The well known locally as Biddy Boughy's Well carries the name of the woman blamed for its original disappearance. According to folklore collected from Balrothery School, a woman named Biddy Boughy, who lived in Chapel Lane, washed clothes in the well one day. The act polluted it, and the well dried up immediately. The older people of the village maintained that it then sprang up again in a different spot, down a small lane close to a house belonging to Mary McGann, and the relocated well kept Biddy Boughy's name ever since.
The well appears on the 1837 edition of the Ordnance Survey Ireland six-inch map, simply annotated as 'Holy Well', which places it firmly in the landscape before the folklore was formally recorded. When the folklorist Caoimhín Ó Danachair visited in 1958, he found a good well of clear water, stone-lined to ground level, still being used as a domestic water supply. He noted no tradition of devotion or religious practices at the site, which sets it slightly apart from the more ceremonially observed holy wells elsewhere in Ireland, where patterns, the traditional rounds of prayer and ritual walking, were commonly maintained into the twentieth century. By the time H.A. Wheeler recorded it in March 1973, the well still held water, roughly two feet deep in a round basin about two feet three inches in diameter, with a concrete top over what appeared to be an older stone lining beneath. By 1992 the basin, measuring roughly 0.68 metres across and 0.6 metres deep, had been covered over with board, soil, and general dump material, and any local memory of veneration had faded. It was uncovered again in March 2014 by a group of holy well enthusiasts.

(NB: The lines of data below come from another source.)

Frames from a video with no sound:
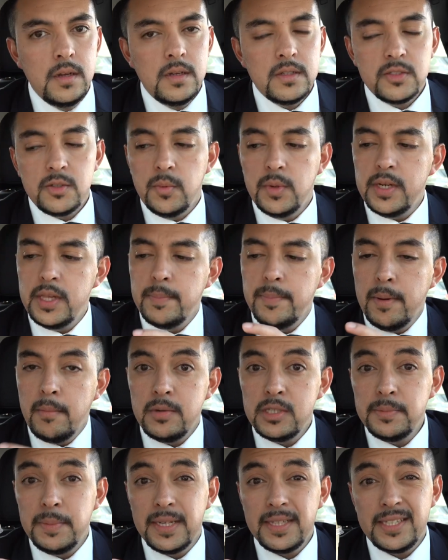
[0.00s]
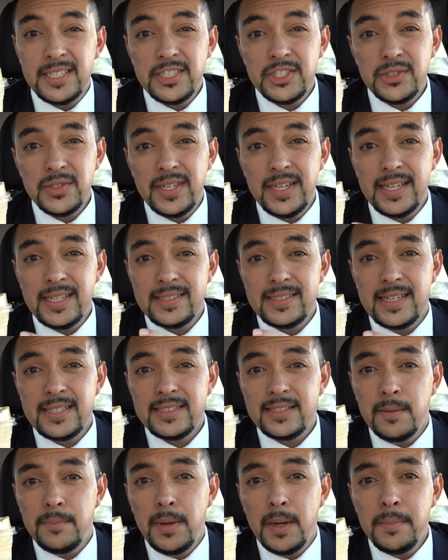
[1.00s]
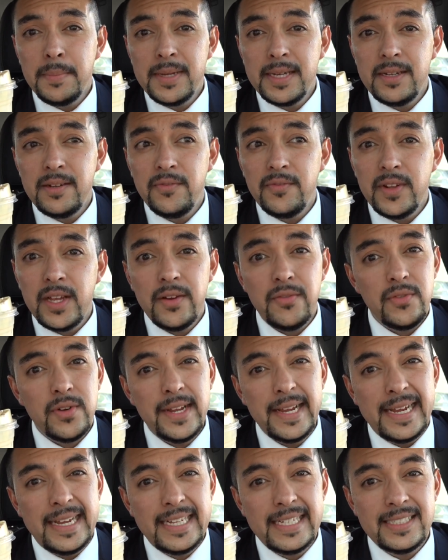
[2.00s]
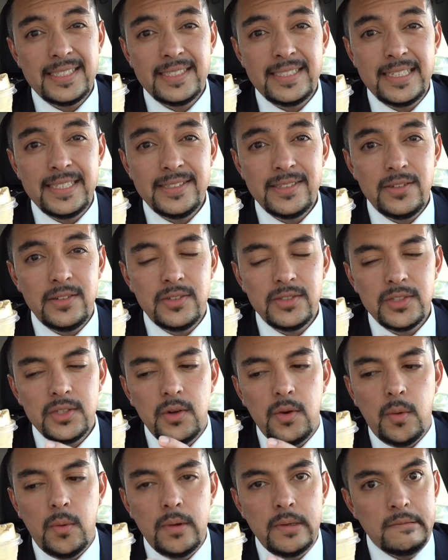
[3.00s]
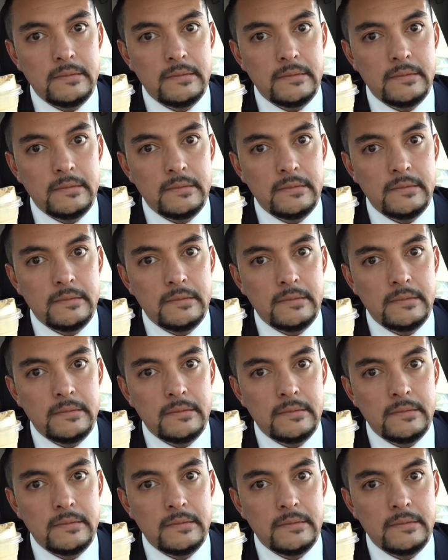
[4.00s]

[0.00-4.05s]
So one of the bummers about this drink is that the pumpkin flavoring is seasonal, so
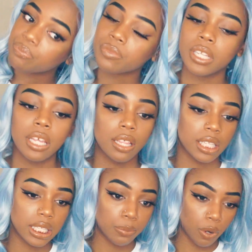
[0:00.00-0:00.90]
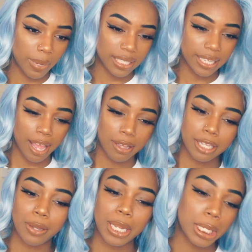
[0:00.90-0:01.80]
This is more my style. Y'all
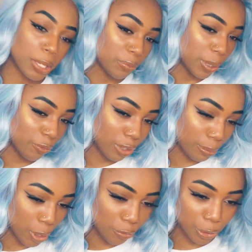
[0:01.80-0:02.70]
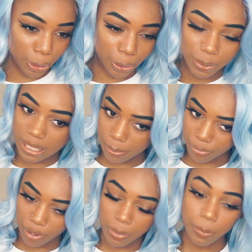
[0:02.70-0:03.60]
know I love me a flip over girl. Plus I
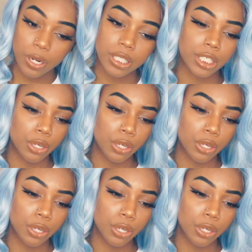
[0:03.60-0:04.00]
prefer my parts to go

The well is reached from a lane off the old road that runs through Balrothery village. Given its history of being buried under dumped material, it is worth checking recent accounts before making a visit, as the condition of small sites like this can shift considerably over a few years. The structure itself is modest, a stone-lined basin rather than any elaborate monument, so the interest lies less in what you see than in what surrounds it: the particular quality of a place that was mapped, forgotten, blamed for a domestic transgression, relocated in folk memory, and quietly rediscovered more than once.